De David Thomas, on aime spécialement les micro-fictions (des nouvelles très courtes, une demi-page, cinq lignes, voire moins), genre qu’il est l’un des seuls en France à pratiquer, avec un sens de la chute et une cruauté froide qui font merveille (les titres de ses recueils, paradoxalement, sont longs : La Patience des buffles sous la pluie, Je n’ai pas fini de regarder le monde, On ne va pas se raconter d’histoires). Il revient aujourd’hui au roman, genre auquel il s’était essayé en 2011 dans Un silence de clairière, qui l’avait propulsé vers la célébrité grâce au prix Orange (prix d’internautes assorti d’un beau chèque et d’une exposition record sur la toile). Mais même dans le registre long, on retrouve son appétence pour la forme courte, l’éclat, à travers des chapitres brefs qui, parfois, se lisent comme des nouvelles indépendantes, d’autant qu’il y a beaucoup de flashbacks, comme si Thomas s’ingéniait à concasser le fil du temps, pour isoler les morceaux les uns des autres.

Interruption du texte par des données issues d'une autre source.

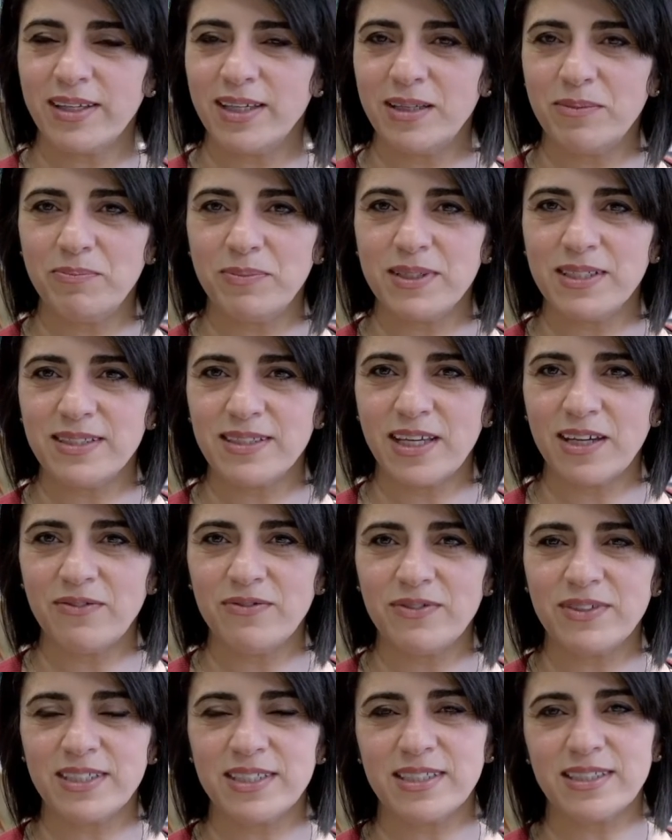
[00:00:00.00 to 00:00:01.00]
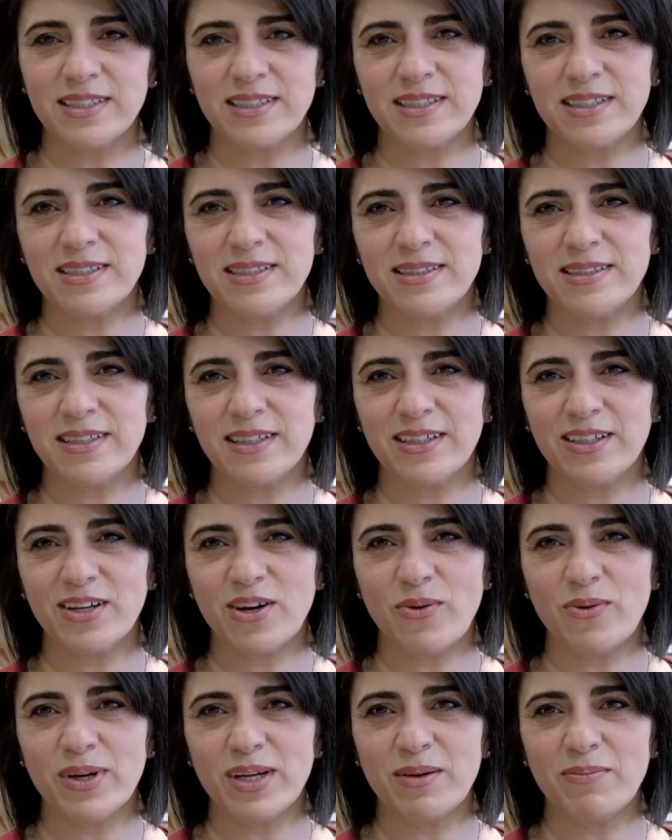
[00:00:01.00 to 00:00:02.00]
keeping safe distance and
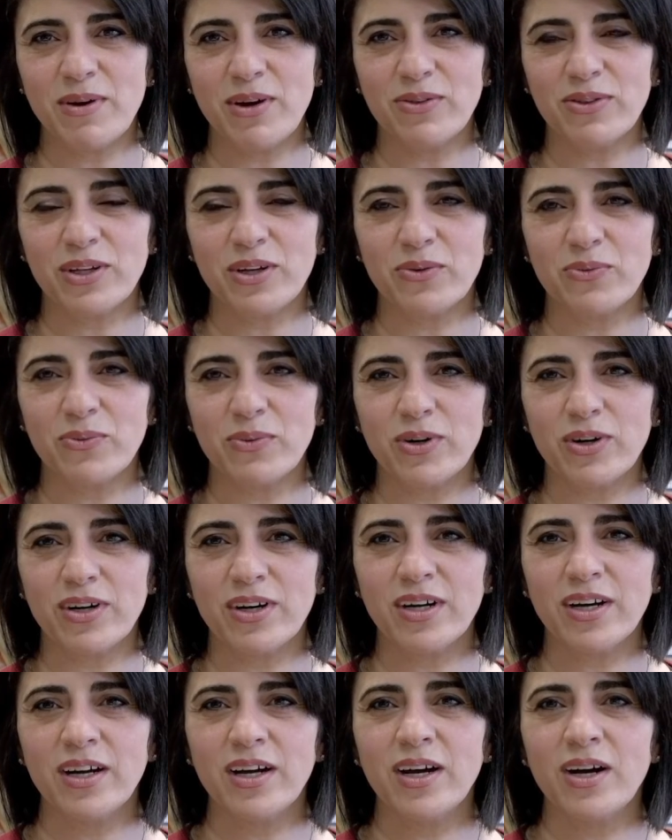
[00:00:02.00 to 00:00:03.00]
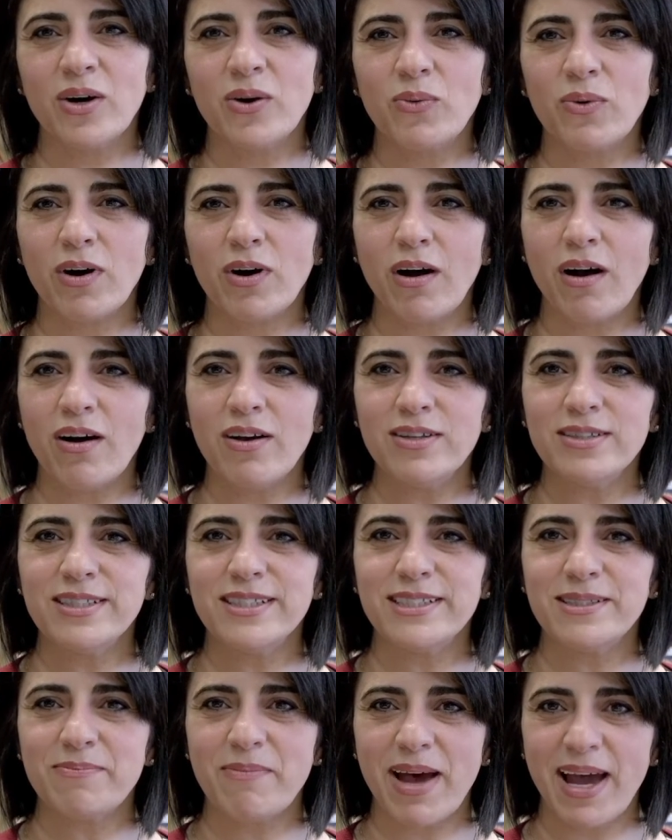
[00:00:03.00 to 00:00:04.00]
going about their work, were all
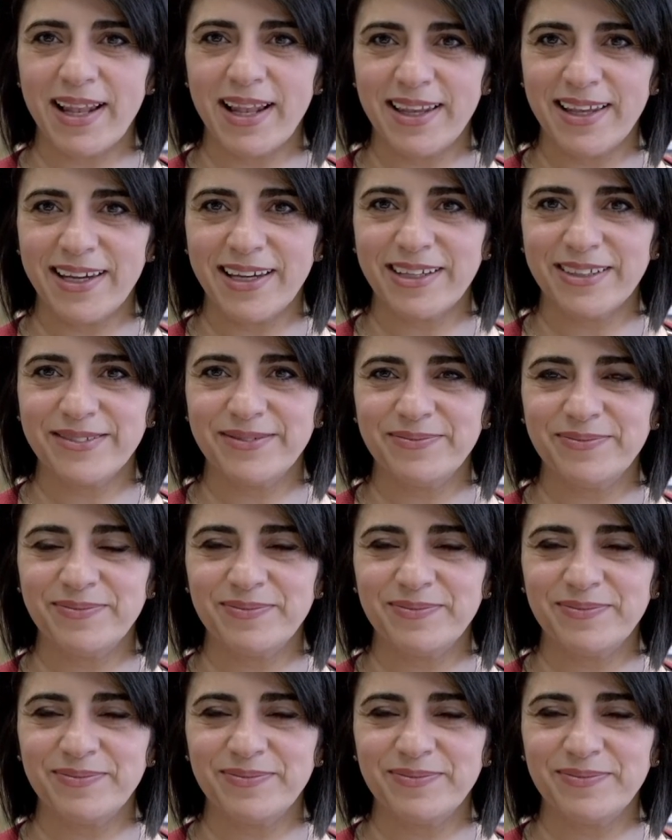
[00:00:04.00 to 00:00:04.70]
smiling.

L’histoire ? Gabriel Vialle, acteur moyen, cinquante ans, vient de s’extirper des pattes d’Irène, chieuse sublime dont il a partagé la vie pendant quatre ans, à grands coups de crises et de vaisselle brisée. Au même moment, sa mère meurt en laissant 80 000 euros de dettes. Autant dire que sa vie bascule. Jugeant que ça justifie qu’il y réfléchisse, il se retire du monde pendant quinze jours, seul chez lui, sans répondre au téléphone. Quinze jours pour repenser sa vie, sa jeunesse, ses parents. Puis, comme Irène rapplique, il prend une décision : il plaque tout, rend son tablier d’acteur, file en Espagne où il a vécu, puis aux Baléares où son père a possédé une maison…

Rien d’original dans le scénario, mais Thomas n’a pas perdu la main : le style est fluide, direct, sans fioritures, un peu relâché parfois, et en même temps précis, économe, bien senti. Ses formules font mouche, moins dans les dialogues, rares, que dans les portraits. Irène ? « Une idée à la seconde, un désir à la minute, à ses côtés, rien n’était commun ». Les meilleurs croquis sont ceux des parents : la mère, diva paresseuse venue du swinging London, le père, jouisseur résigné qui joue aux marchand d’art. C’est un beau roman mélancolique sur le passé, les ratages irréversibles, le désir de fuite et d’aventure dans notre présent monochrome, rempli de scènes colorées, vivantes, souvent drôles. Sans les claquements secs de couperet qui impressionnent dans les proses courtes de l’auteur, mais avec un charme qui joue jusqu’au bout, avec la dernière phrase qui justifie le titre et explose sans bruit, à la façon d’une chute douce.